World Health Organization (WHO) reports reveal that 24% of the global burden of disease is attributed to modifiable environmental factors. Exposure to environmental pollution is associated with many diseases including Asthma, Diabetes, Cataract and other Non-Communicable Diseases (NCDs). NCDs kill 41 million people each year at present, equivalent to 71% of all deaths globally. Our research aims to

  • Develop an improved methodology to pre-process environmental sensor data
  • Identify the environmental profiles associated with asthma, cataract, diabetes and obesity for disease management and control 
  • Identify the spatial distribution (hotspots) and emerging hotspots of diseases
  • Examine the impact of environmental (air quality, temperature, rainfall) factors on the mortality of NCDs

Research Projects

SMART solutions for Air Quality testing and promote best practices for City Councils. [SDG3, SDG6, SDG11, SDG13, SDG15] – Funded by DPIE and NSSN – 2.4 Million

Operational Network of Air Quality Impact Resources (OPENAIR) addresses the significant health issues and premature deaths caused by poor air quality in Australian communities. Current air quality monitoring in NSW is conducted by the Department of Planning and Environment (DPE) using high-precision, costly equipment. However, some local councils collect air quality data using affordable equipment, resulting in limited impact due to a lack of consensus on technology design and application. To overcome this, the objective is to leverage low-cost environmental sensors to gather localized air quality data in urban areas, road intersections, and pollution hotspots. This data aims to provide additional information to the public and serve as a resource for councils to address air quality concerns. The ultimate goal is to create an information hub that facilitates data sharing with the broader community.

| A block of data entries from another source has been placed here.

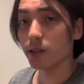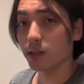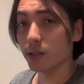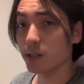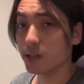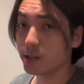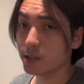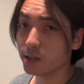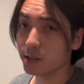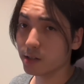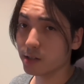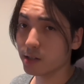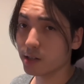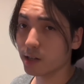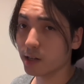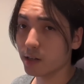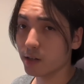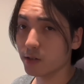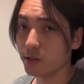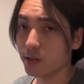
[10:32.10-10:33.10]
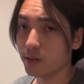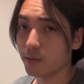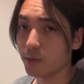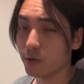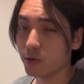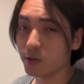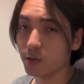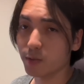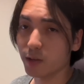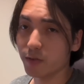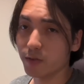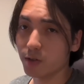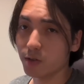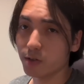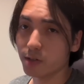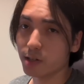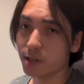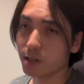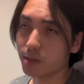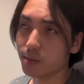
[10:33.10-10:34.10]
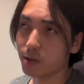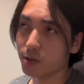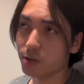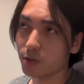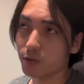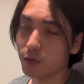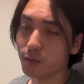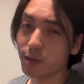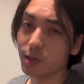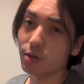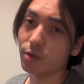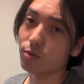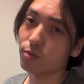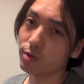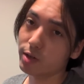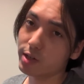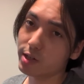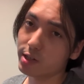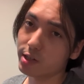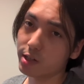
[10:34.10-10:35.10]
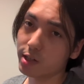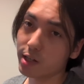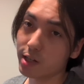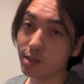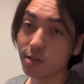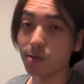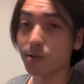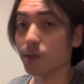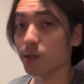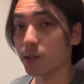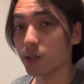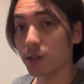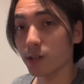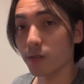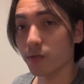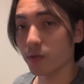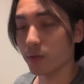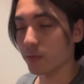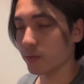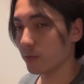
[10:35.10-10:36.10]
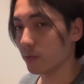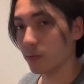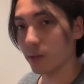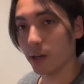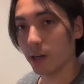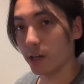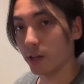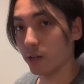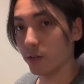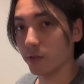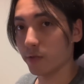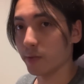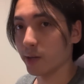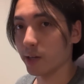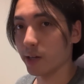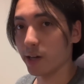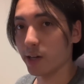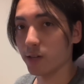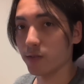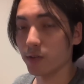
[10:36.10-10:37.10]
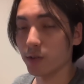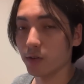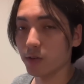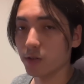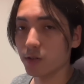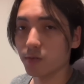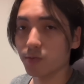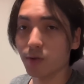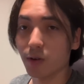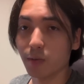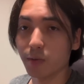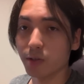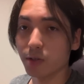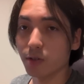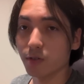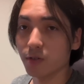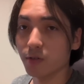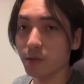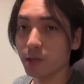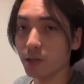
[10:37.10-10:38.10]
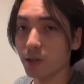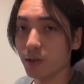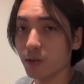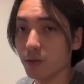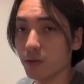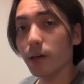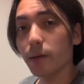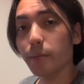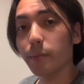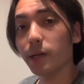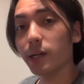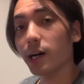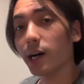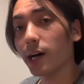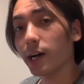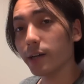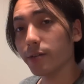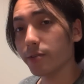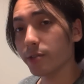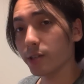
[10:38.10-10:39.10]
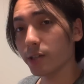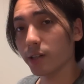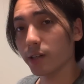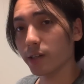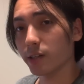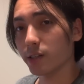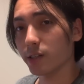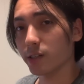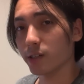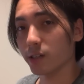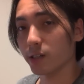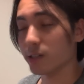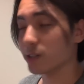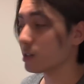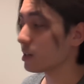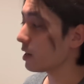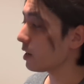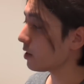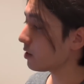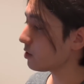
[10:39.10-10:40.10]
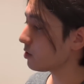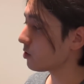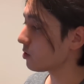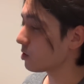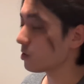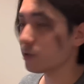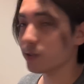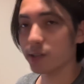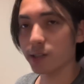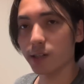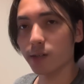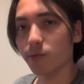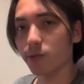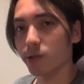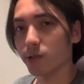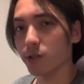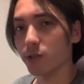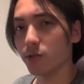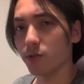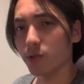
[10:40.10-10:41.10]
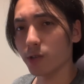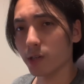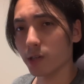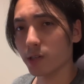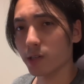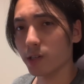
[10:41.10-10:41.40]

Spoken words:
This is the list that I use in most of my videos talking about Doflamingo recently. As you can see from any of my last videos, it's probably Doflamingo. But I really like this list, and you'll notice that it runs 2-cost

Collaborating partners include Department of Planning and Environment (DPE), NSW Sensor Network (NSSN), Participating universities, The University of Technology Sydney (UTS), Australian National University (ANU), University of Sydney, University of New South Wales (UNSW), and the University of Western Sydney and Participating City Councils, Hawkesbury, Lake Macquarie, Muswellbrook, Newcastle, Northern Beaches, Orange, Parramatta, Sunshine Coast, Sutherland, Tweed, Wollondilly and Wollongong.

Environmental Sensor Data Pre-processing by Identifying and Imputing Large Gaps of Sensor Data – to Identify Risk Factors Associated with Population Health – Funded by WSU

Weather and pollution data are spatiotemporal. Missing values are ubiquitous in these datasets as the data is being collected through sensors. Well-established imputation techniques are still not sufficient to deal with spatiotemporal datasets. Existing methods that deal with missing data in time series perform reasonably well in situations where the percentage of missing values is relatively low, and the gap size is small. However, the need for the development of robust methods, particularly for large gaps, is still persistent. This research develops an improved methodology to impute missing values in weather and pollution data in a spatiotemporal setting. 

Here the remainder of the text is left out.